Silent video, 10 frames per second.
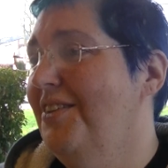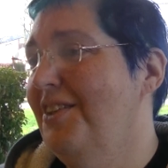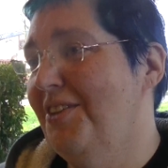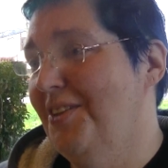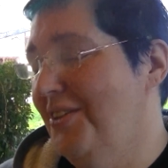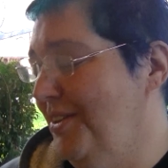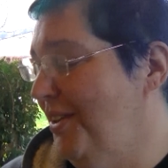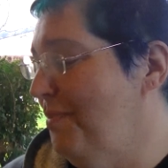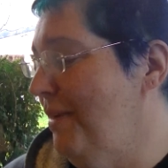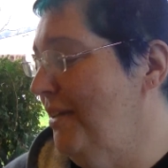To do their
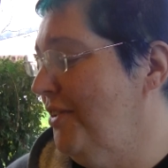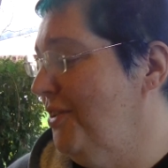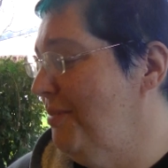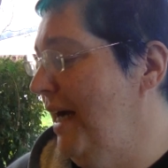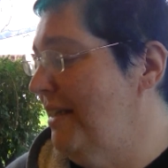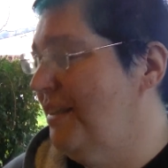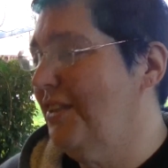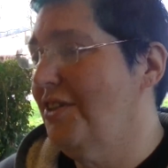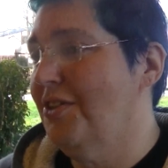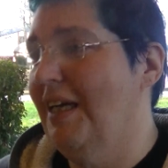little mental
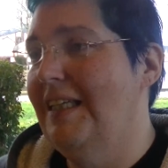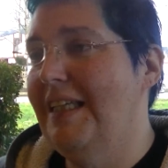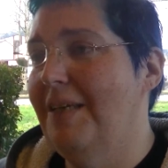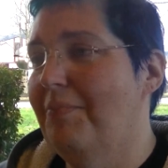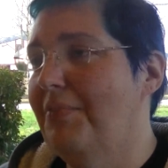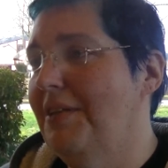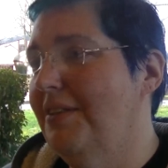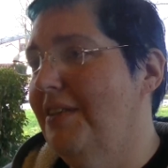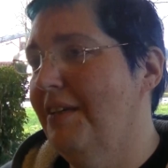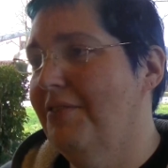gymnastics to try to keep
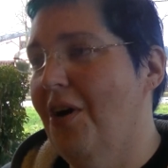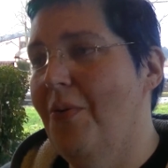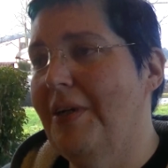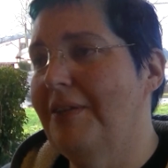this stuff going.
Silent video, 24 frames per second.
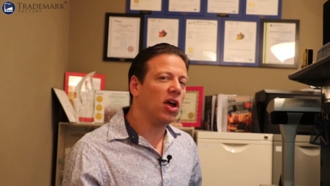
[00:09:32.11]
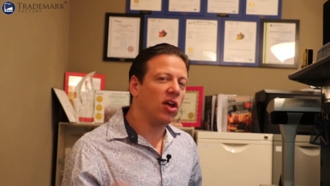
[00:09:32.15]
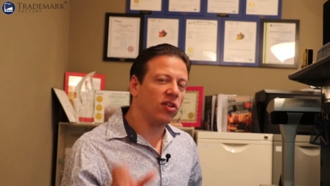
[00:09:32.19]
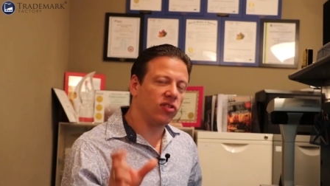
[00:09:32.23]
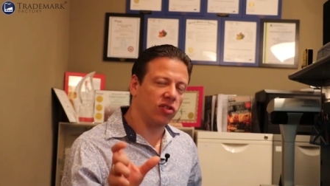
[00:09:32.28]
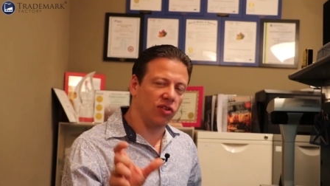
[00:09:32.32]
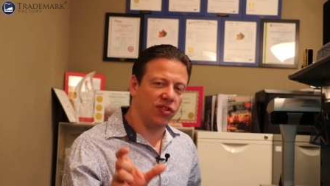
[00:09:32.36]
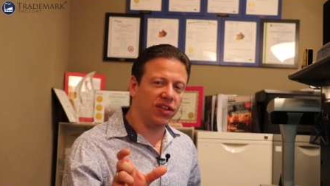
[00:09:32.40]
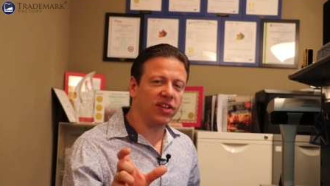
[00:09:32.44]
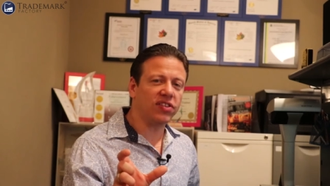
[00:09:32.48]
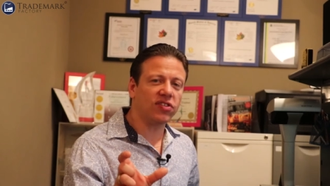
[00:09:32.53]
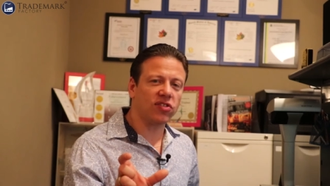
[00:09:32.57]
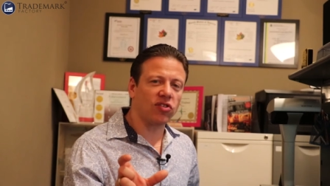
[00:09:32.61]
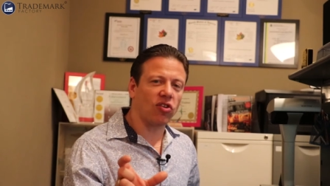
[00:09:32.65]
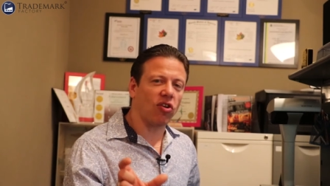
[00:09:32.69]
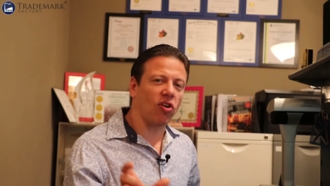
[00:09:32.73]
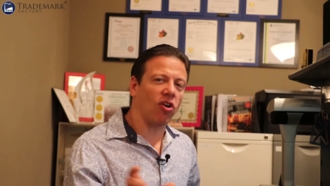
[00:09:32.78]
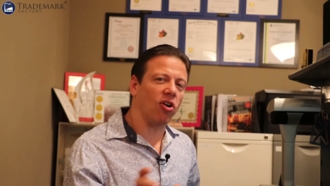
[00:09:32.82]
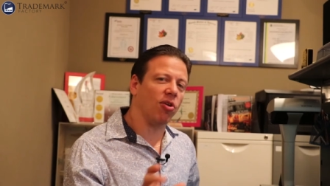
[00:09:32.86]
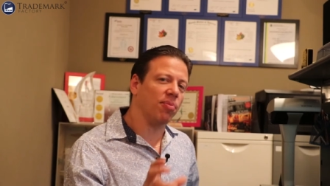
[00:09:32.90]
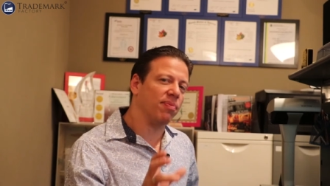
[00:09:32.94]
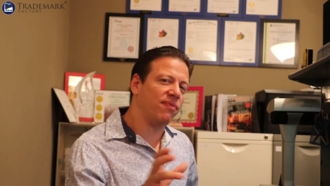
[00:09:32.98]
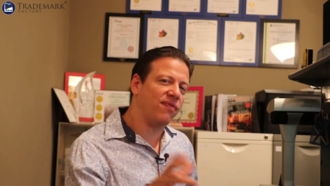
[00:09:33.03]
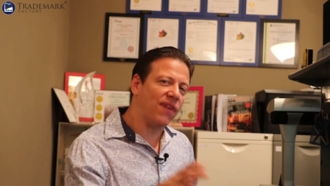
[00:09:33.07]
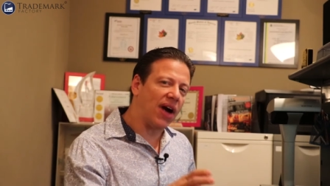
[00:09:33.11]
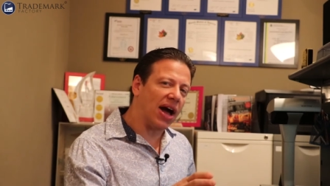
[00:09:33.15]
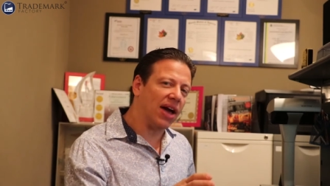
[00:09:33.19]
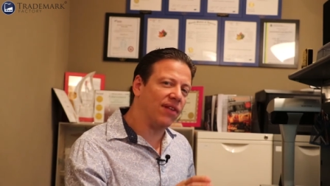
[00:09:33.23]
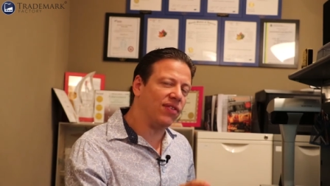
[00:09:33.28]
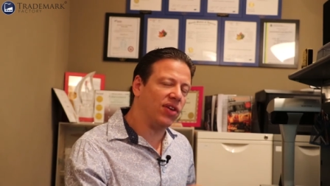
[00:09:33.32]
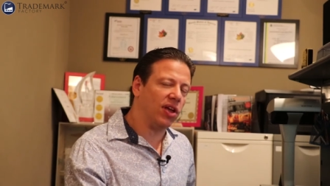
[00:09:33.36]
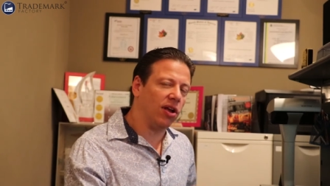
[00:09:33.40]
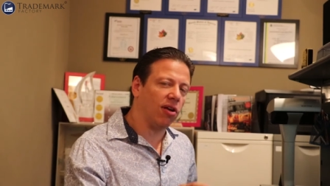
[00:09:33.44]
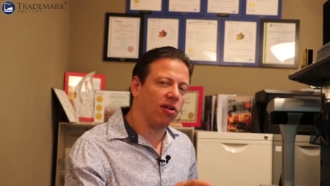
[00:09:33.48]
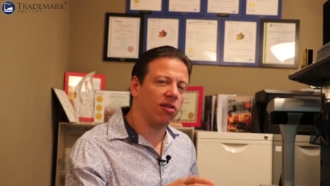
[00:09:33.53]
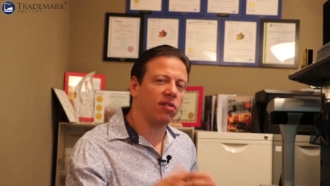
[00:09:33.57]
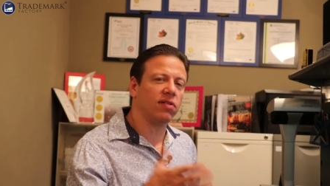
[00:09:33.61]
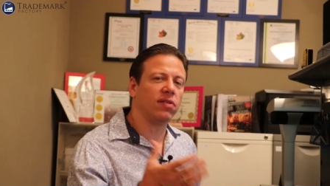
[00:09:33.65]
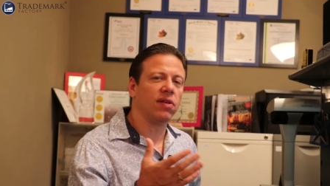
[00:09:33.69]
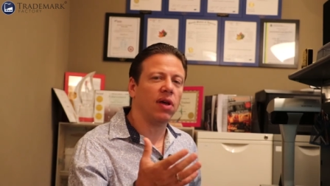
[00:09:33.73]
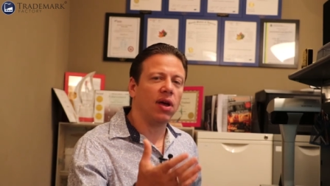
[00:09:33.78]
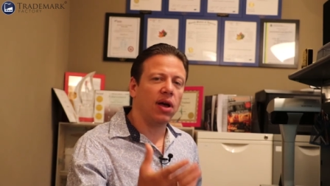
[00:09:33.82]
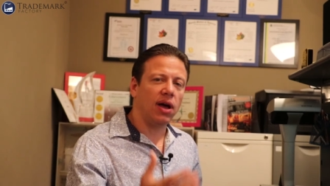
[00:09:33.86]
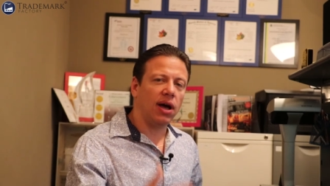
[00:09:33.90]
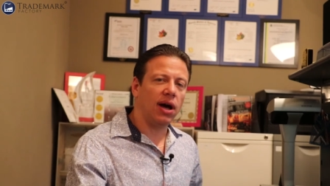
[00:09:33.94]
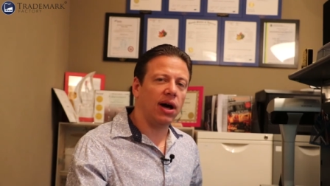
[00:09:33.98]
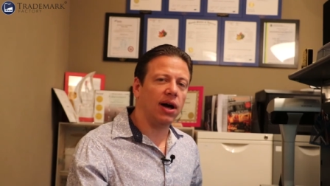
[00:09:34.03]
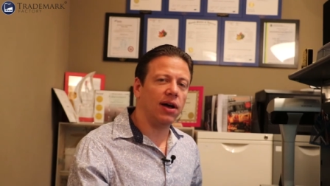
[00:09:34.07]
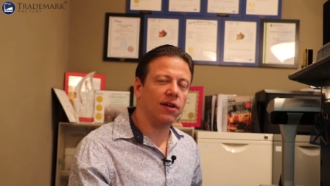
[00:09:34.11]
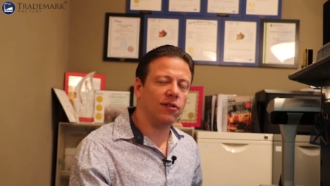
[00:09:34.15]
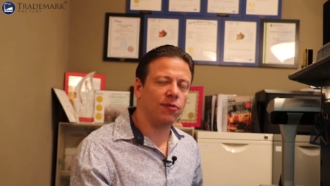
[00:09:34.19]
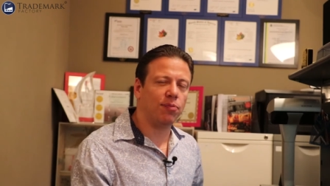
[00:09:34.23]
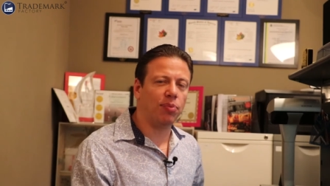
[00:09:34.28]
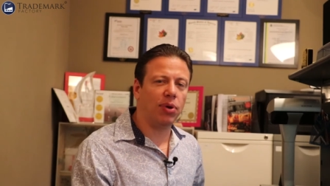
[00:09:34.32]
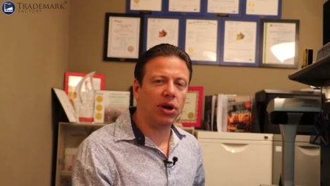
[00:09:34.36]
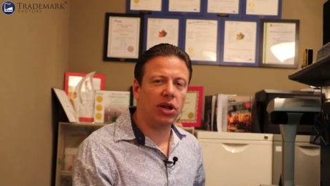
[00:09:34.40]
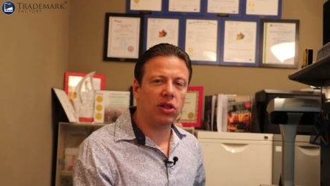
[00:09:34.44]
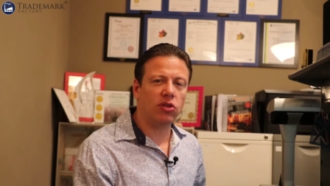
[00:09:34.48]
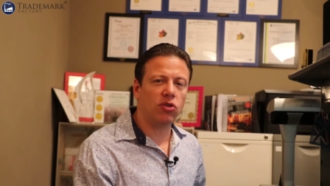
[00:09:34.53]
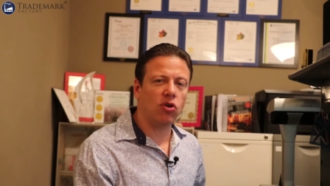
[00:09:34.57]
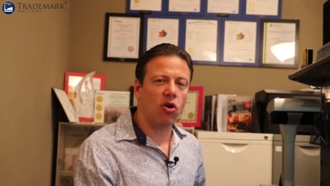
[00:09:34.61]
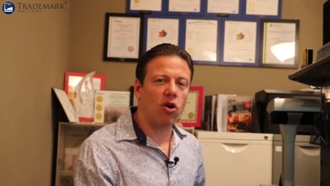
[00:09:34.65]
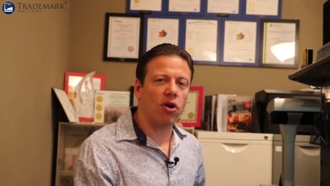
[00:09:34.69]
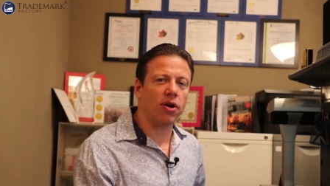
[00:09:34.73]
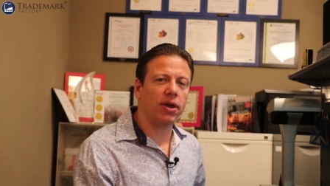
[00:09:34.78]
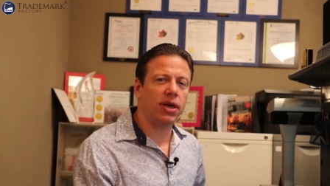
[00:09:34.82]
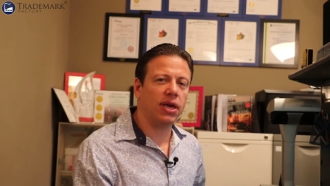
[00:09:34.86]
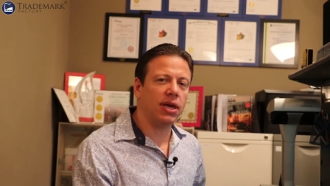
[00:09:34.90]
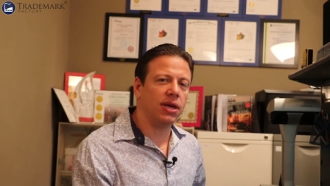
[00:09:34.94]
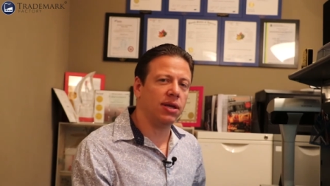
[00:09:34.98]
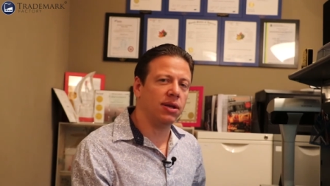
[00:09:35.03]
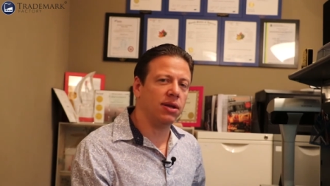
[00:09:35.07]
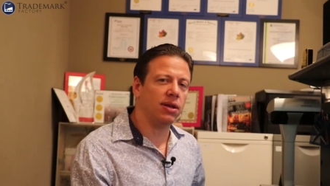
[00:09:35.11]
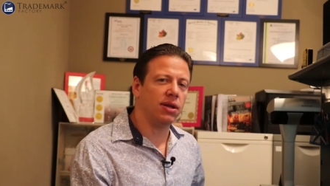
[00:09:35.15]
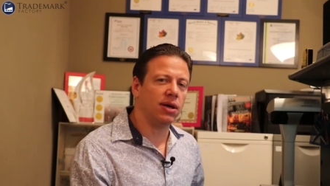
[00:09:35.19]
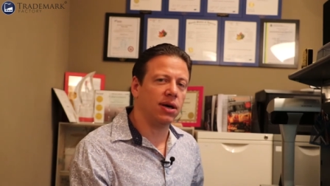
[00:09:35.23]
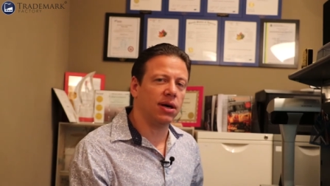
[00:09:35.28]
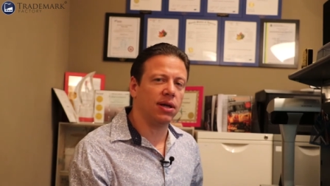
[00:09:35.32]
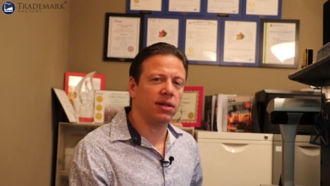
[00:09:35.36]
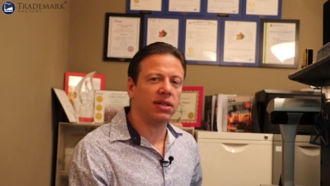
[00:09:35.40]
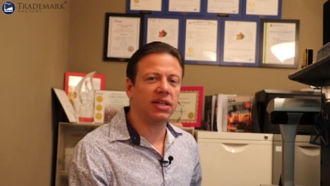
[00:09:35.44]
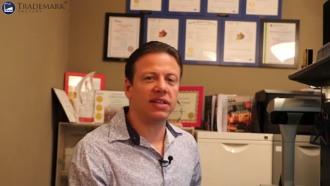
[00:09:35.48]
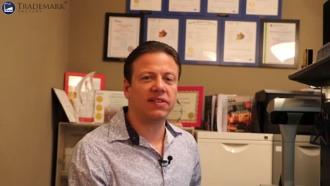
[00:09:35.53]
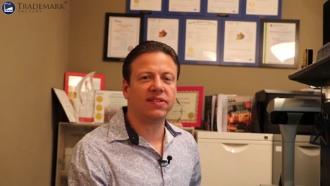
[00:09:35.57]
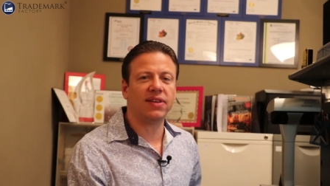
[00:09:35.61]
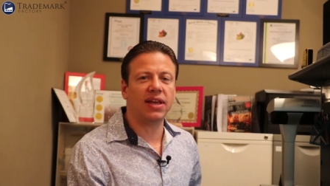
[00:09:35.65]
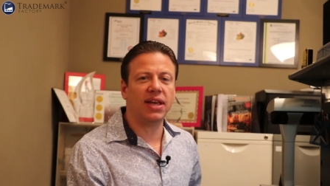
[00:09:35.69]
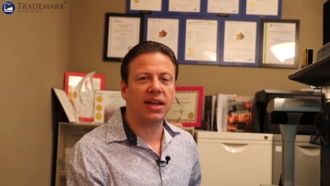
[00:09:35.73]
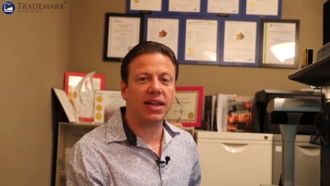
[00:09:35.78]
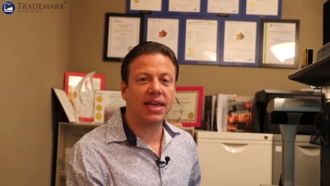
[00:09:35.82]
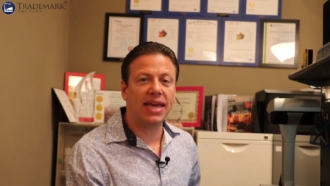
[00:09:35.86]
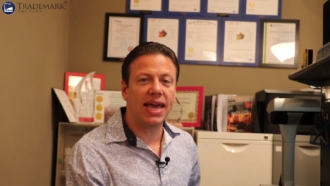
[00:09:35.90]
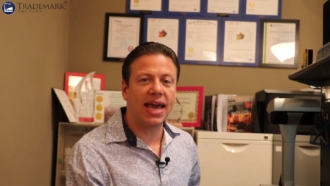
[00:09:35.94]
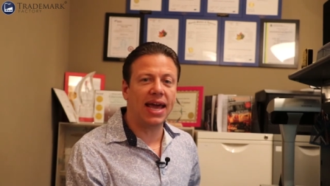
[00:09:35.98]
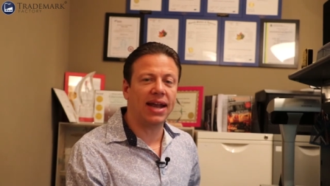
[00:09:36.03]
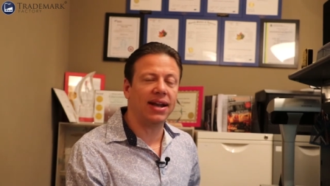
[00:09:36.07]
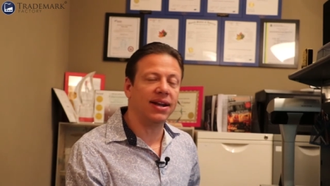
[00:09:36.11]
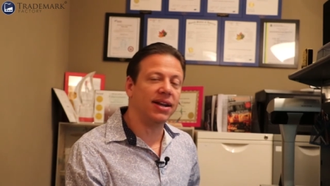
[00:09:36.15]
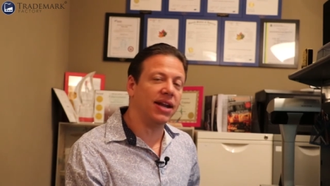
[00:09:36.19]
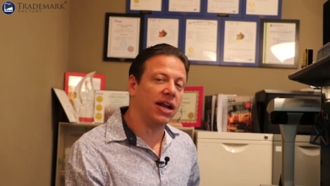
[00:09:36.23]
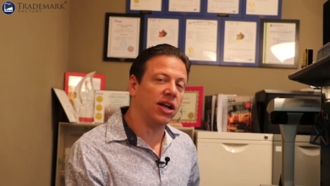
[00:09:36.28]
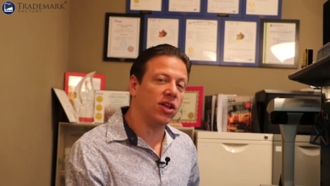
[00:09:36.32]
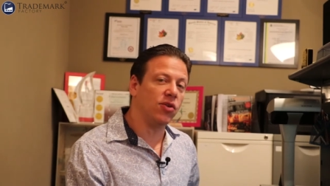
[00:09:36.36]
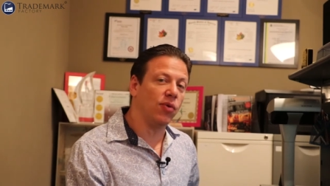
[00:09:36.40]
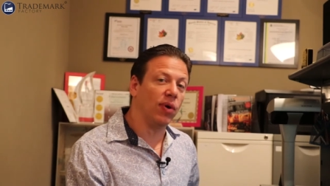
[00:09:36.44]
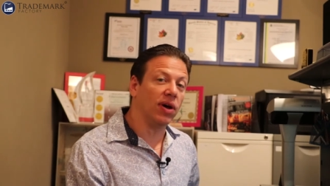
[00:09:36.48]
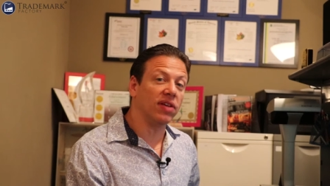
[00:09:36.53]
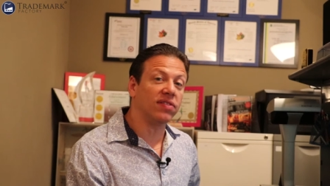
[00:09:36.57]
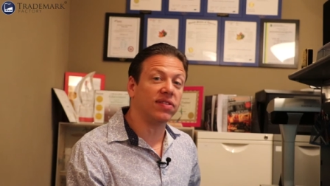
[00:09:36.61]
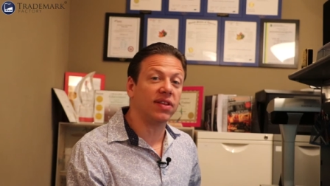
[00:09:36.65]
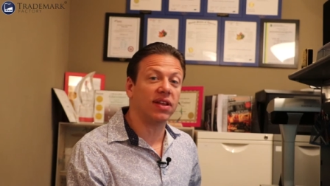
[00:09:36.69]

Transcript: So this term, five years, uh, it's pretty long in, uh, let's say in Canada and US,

* * * *

Using the material above, transcribe exactly the lines from the one holding "[00:09:32.98]" to the one holding "[00:09:34.48]", both ends kept. Do not carry over any pictures.

Response box:
[00:09:32.98]
[00:09:33.03]
[00:09:33.07]
[00:09:33.11]
[00:09:33.15]
[00:09:33.19]
[00:09:33.23]
[00:09:33.28]
[00:09:33.32]
[00:09:33.36]
[00:09:33.40]
[00:09:33.44]
[00:09:33.48]
[00:09:33.53]
[00:09:33.57]
[00:09:33.61]
[00:09:33.65]
[00:09:33.69]
[00:09:33.73]
[00:09:33.78]
[00:09:33.82]
[00:09:33.86]
[00:09:33.90]
[00:09:33.94]
[00:09:33.98]
[00:09:34.03]
[00:09:34.07]
[00:09:34.11]
[00:09:34.15]
[00:09:34.19]
[00:09:34.23]
[00:09:34.28]
[00:09:34.32]
[00:09:34.36]
[00:09:34.40]
[00:09:34.44]
[00:09:34.48]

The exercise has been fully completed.